For Muslims everywhere this week marks the second in the holy month of Ramadan, a time spent fasting from dawn to dusk, reciting Quran, and attending the mosque in the evenings for special Taraweeh prayers.
But since the tragic incident at Pulse nightclub that left 50 people dead and more than 50 people injured, Muslims who live in Orlando and the surrounding areas have been advised to take serious precautions.
A mass email from Masjid Taqwa near Orlando notified its members late Monday evening of increased security measures. The email read:
“Orlando Sheriff Department will provide security tonight at Taqwa Masjid against any retaliation from Orlando mass shootings. Please stay inside Masjid during Maghrib and Taraweeh salah and let’s pray together for all the victims and families affected in this tragic event.”
The Islamic Center of Orlando also took action and altered their routine Ramadan activities, as seen in this Facebook live video posted by Fusion Media Network late Sunday evening.
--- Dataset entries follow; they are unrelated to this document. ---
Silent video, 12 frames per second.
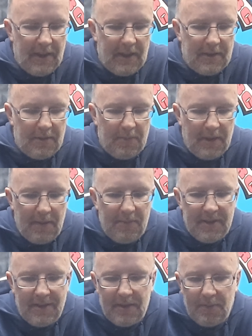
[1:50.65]
It's
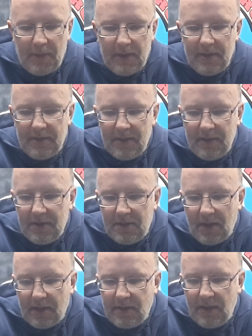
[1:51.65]
limited a bit as in its
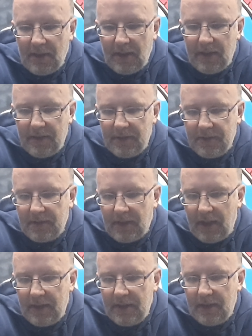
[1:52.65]
chassis clearance,
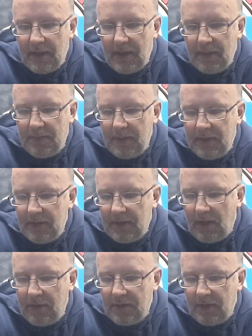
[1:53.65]
getting it in
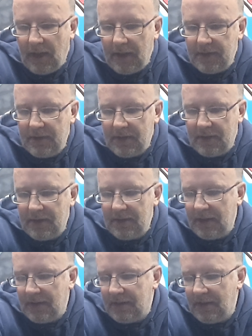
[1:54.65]
long grass. It
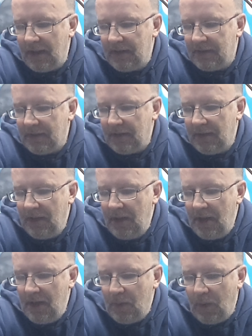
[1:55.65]
tends to
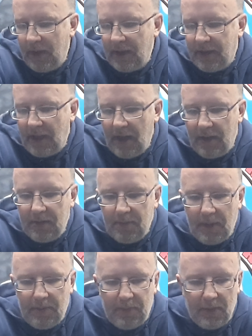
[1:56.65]
weigh it down a
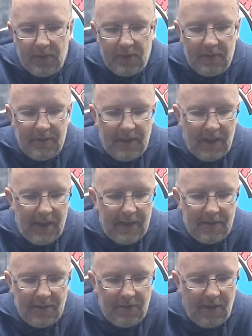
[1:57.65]
bit, but
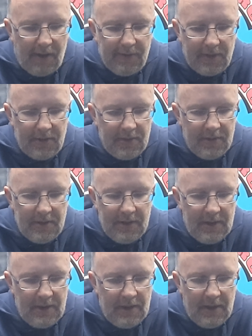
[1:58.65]
dirt and gravel,
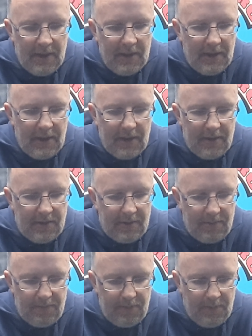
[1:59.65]

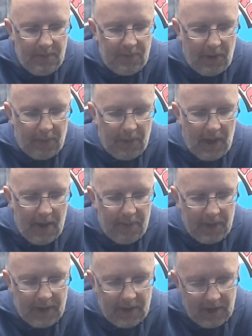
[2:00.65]
it's proper epic.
The broadcast, which gained over 100K views, asked both members and mosque leaders for their thoughts following the nearby terror attack.
In an interview with Fusion, an employee of the mosque stated that women and small children were requested not to attend this week’s Iftar meals at the mosque for safety reasons. He added the decision was made after consultation with local law enforcement.
The following email was also sent in order to caution fellow ICO members:
The employee also commented on various social media threats their location had received throughout that day.
“I run the Facebook page,” he said. “It’s been a lot of Islamophobia, a lot of negative comments.”
A candlelight vigil organized by The Islamic Center of Orlando followed Sunday’s Iftar meal. Although their attendance was not the usual, the public display of remembrance for the victims and the shattered LGBTQ+ community was captured by PBS Newshour and posted to their Facebook page.
Another well-known mosque in the Orlando area, Masjid Al-Rahim, decided to use only one entrance for both males and females following the attack. The change attempts to provide extra protection for women and children, who normally use a separate back entrance. The property recently installed cameras for extra security measures.
“It makes me feel scared. I come to the masjid to feel at peace and it’s always a safe place. I didn’t go Sunday due to a threat that was called in,” said UCF student and Al-Rahim member Fareesha Saleena Ally.
While many Muslims, women especially, are on the lookout for sudden possible acts of retaliation, not everyone shows major concerns for their own safety.
American convert Ayah Alsalemi says she doesn’t fear any possible backlash. Despite the growing concerns for Muslim women who cover, she has continued with her job as an Uber driver in Orlando. She not only refuses to remove her hijab while working, but she openly tells clients who ask about it.
“My faith in Allah is bigger than the people Allah created. I will not walk around being afraid someone is going to attack me. I take pride in my religion and I view fear coming from the devil,” Alsalemi said.
“Remember, Allah is bigger than all of this” said the mother of three in a plea to sisters who have started to remove their hijab and taken to hiding out at home.
But mosques weren’t the only Muslim frequented establishments to take precautions after Sunday’s events. Muslim women’s clothing store Verona, which recently opened at Fashion Square Mall in Orlando, shut down following the mass shooting. In a interview with Fusion, owner Lisa Vogl said she sent home associates who were scheduled to work for safety reasons.
As law enforcement continues to piece together the details of that horrific night events earlier this week, Orlando Muslims must not only mourn the devastating loss in their own community but also work together to ensure a safe and peaceful rest of Ramadan.